More info; on the harmonic balancer I measured the run out both axially and radially. It’s an 8” balancer. Axially it’s .031” TIR (total indicated runout). Radially it’s .014” TIR. This seems like a lot to me. Any comments? I can’t find any specs for TIR on the internet.
 
Hey there Ken; that runout seems too high for me. I just picked up a new one for Karen’s A (SBC 350), as the old one had lot more cracking in the rubber than I was comfortable with. I will get a look at it Thursday night and can let you know what make we picked up.
The balancer needs to be “well engaged” on the snout. I believe they bottom out. I will also check the amount of free space from the face to the front of the crank when I get home... unless this has already been taken care of.
Your car is looking great.
Cheers.
Greg
 
Thanks Greg. I appreciate your help. I am a little discouraged that it has these problems. But I learn something new every time I tackle a problem. The used 3.70 gears I put in the Camaro diff are great (quiet) on the drive side but whine a bit on the coast side. I can live with it and maybe that will be a winter project to get new gears in the diff. 😄
 
Update: I changed the harmonic balancer today. Got a new one locally. The vibration is still there at 1800-2000 rpm. It’s is definitely better than before. So the last thing to check is the torque converter.
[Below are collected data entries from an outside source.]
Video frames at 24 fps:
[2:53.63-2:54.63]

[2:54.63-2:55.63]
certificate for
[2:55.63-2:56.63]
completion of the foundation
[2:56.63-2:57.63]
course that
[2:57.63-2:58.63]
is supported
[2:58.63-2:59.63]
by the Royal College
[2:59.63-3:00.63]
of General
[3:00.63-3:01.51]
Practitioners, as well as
If that isn’t it then I have to assume it’s a bad balancing job when the engine was built. The engine only has about 300 km on it. Can an engine vibration improve (lessen) as the engine breaks in?
I was able to contact the original engine builder. He’s leaning toward a bad balancing job. He subcontracted that activity out at the time the engine was built
 
Hey Ken, if the engine is vibrating now, something, as you know, is wrong. If the vibration goes away then something would have changed but the initial problem would still be there, possibly worse. A new motor, or old motor should not vibrate that bad, specially if it was “balanced”. Even my model A doesn’t vibrate that bad, and the engine, at the rear, is directly bolted to the frame. I used to do vibration analysis on all the equipment out here at my mill, bad vibes can wreck stuff real quick, the saving grace in a engine is the plain bearings, they take vibes much better then roller or ball bearings.
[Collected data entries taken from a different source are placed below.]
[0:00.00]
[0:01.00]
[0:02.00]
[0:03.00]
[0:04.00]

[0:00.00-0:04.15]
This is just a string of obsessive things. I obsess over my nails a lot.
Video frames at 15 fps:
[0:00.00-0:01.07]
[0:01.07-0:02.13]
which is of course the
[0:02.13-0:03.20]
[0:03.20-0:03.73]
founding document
One question i have also is, what’s your oil pressure at when the engine starts vibrating? One other cause could be, however rare, I’ve only ever seen it in large recip compressors is oil whirl or oil wipe. This usually only happens though when the bearings are worn, the crank will essentially push a wave of oil around until it rides up over it, then starts the cycle over again and your crank journal will run a kind of triangular path through the bearing bore and create a bad vibe. I real doubt this is your problem though.
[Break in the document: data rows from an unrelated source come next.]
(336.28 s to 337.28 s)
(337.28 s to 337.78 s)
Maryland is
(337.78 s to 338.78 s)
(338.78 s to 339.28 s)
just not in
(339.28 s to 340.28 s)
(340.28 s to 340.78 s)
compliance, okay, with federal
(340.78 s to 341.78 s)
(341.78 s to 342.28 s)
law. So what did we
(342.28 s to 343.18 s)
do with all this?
Let’s us know what you find on the tourqe conv.

Cheers
Brian.
 
Hey Ken, was your motor internally balanced or externally balanced? It should say on your balance report. If your motor was internally balance but has a externally balanced flex plate she’ll rock bad.
 
Hi. I assume it was internally balanced but not sure. I’m beginning to think this was a Mickey Mouse build. The harmonic balancer I took off was used when the engine was built. It had the oil seal surface repair collar on it.
Here is the only info I have from the “build sheet” regarding balancing.
Big end x 2. 420 - 840
Small end. 184
Piston. 735
Rings 59
BRG x2. 49 - 98
Oil est. 2
Total bob wt 1918

How can you tell if a flex plate is for internal or externally balanced applications? Mine is new an you can see where material has been removed which I assumed would be for balancing the flex plate.
 
Sounds like it is matched, an externally balanced flex plate will usually have weights, I’m no expert by any means though.
One thing I did notice was your wrist pins aren’t listed on you balance sheet.
And I do believe there are two different cranks for inter or external balancing.